No fim das contas, escolher entre Mann, Joyce e Kafka é mais exercício de preferência pessoal do que uma questão de mérito objetivo. Mann oferece a solidez de quem acredita na literatura como espelho da história e da cultura. Kafka e Joyce são mais imediatos na forma como capturam os terrores e complexidades da modernidade. Se há uma coisa que os três nos ensinam, é que a literatura do século 20 não se construiu sobre bases lineares ou homogêneas. Eles são diferentes em quase tudo, mas juntos compõem um mapa inestimável da mente humana e do espírito da modernidade.
O século 20 é um anfitrião injusto. Na festa de gala da literatura, a tríade Proust, Joyce e Kafka ocupa o centro do salão, sob os holofotes mais brilhantes, enquanto Thomas Mann, com seu fraque impecável e olhar erudito, parece ter sido esquecido em uma poltrona ao lado do piano — talvez por ser polido demais, coerente demais, grandioso demais para os delírios do modernismo. Mas não, Mann não é um espectador; ele é o maestro que rege a sinfonia subterrânea, aquele que escreve sinfonias enquanto os outros tocam solos virtuosos. Reduzir o século à tríade é como contar um épico sem o clímax — uma história belíssima, porém incompleta.
Mann deveria estar no pódio, onde a regularidade não é um crime, mas a coroação da grandeza. Ele é o gênio quieto que constrói catedrais literárias enquanto Joyce risca fogos de artifício na noite e Kafka, do alto de sua torre sombria, nos sussurra que o mundo é um labirinto sem saída. Mann nos oferece uma visão monumental do humano, uma ópera em prosa. Que injustiça é tratá-lo como “um dos”, quando ele deveria ser “o quarto”, completando não um tríptico, mas um quarteto fantástico que dança a música caótica do século 20. Proust tem sua memória, Kafka sua angústia, Joyce sua irreverência — e Mann? Mann é o coração, o fio de Ariadne que nos dá equilíbrio enquanto nos perdemos no labirinto da modernidade.

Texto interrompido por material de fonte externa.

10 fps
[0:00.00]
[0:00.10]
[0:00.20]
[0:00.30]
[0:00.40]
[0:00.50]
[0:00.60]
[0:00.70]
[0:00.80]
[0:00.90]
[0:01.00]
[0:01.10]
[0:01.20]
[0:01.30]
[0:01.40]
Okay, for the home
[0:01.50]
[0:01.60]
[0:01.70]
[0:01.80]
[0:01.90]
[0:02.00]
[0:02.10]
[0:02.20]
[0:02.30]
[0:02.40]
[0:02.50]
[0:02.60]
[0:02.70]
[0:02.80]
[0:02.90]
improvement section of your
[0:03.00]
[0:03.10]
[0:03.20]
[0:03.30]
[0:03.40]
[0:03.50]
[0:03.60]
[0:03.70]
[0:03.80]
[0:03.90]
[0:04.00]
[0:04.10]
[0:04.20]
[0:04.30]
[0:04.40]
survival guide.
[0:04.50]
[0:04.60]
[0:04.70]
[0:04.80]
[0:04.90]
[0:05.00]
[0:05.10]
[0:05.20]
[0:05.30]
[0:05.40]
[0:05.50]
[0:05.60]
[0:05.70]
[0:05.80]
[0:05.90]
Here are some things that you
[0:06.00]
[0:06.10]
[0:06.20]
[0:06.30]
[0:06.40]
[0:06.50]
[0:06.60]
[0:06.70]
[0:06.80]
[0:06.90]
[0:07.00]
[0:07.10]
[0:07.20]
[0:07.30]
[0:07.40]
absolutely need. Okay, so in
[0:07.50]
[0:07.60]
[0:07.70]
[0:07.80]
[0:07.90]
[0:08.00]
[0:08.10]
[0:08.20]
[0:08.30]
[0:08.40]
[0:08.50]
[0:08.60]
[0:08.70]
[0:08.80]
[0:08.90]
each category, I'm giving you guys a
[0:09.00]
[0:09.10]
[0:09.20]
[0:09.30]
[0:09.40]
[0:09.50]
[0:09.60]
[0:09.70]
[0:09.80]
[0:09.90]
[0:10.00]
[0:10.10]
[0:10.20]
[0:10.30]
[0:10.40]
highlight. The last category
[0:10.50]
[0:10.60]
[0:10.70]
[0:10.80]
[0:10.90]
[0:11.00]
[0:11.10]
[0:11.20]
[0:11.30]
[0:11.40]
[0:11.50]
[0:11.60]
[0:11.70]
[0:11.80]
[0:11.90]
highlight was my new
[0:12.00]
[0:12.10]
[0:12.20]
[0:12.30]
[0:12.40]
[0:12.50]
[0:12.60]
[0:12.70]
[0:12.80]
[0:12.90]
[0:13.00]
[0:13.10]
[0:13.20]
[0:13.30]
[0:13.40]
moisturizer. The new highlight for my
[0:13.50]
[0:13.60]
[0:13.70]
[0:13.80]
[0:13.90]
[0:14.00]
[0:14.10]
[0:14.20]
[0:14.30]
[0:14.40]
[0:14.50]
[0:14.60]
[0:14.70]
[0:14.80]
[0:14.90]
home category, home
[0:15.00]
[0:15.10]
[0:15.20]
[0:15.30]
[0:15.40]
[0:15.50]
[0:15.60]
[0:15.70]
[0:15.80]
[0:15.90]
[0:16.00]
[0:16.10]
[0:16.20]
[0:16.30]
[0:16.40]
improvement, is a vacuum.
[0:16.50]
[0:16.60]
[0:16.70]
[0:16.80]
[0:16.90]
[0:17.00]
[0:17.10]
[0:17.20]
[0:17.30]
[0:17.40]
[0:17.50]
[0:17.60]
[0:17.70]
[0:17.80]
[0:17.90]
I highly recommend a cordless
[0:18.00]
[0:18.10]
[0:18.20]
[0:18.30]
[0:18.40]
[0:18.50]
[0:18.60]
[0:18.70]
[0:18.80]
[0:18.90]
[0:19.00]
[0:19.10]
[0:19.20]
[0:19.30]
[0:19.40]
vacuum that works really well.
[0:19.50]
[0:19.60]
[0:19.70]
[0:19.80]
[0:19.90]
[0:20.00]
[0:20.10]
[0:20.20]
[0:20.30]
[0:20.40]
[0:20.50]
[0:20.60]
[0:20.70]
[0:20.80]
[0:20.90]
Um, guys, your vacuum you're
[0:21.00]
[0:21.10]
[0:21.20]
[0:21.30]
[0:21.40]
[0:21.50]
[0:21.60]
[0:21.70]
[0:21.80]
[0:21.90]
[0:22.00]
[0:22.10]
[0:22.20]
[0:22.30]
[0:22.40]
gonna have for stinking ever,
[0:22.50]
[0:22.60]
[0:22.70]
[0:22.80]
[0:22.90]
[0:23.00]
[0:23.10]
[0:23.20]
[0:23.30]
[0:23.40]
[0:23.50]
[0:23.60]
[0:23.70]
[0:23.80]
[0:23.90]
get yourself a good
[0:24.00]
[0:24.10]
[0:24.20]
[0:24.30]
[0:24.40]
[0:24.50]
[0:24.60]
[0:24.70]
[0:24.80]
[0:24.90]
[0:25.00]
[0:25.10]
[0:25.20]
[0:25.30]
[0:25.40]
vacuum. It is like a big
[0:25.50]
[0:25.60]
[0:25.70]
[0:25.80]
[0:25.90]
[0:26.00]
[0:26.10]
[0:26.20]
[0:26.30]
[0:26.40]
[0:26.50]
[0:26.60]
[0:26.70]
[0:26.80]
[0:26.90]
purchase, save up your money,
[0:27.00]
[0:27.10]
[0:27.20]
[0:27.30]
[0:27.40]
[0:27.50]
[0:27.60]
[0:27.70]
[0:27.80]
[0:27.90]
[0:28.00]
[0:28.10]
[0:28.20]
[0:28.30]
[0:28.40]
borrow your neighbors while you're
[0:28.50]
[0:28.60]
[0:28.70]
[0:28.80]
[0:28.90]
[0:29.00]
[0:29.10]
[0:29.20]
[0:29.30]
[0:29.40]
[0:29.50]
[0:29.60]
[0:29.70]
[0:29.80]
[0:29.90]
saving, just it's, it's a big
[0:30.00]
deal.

Derrubem o velho altar da tríade e construam uma nova geometria literária. Não somos a terra dos três — somos a terra dos quatro! Um século com Joyce, Kafka e Proust, mas sem Mann, é como uma mesa manca, um acorde dissonante, um quarteto sem um instrumento essencial. Declaro, das trevas de minha insignificância, que o século 20 não tem três vozes, mas quatro, ecoando em um coro perfeito e dissonante, simultaneamente clássico e subversivo. Thomas Mann não é apenas digno desse salão; ele é o chão de mármore que sustenta a dança. E que dança! Mann sempre soube que, em matéria de arte, o excesso é vício, mas a grandeza é virtude. O século é dele também, e que isso fique escrito — não em pedra, mas nas páginas de nossa memória coletiva.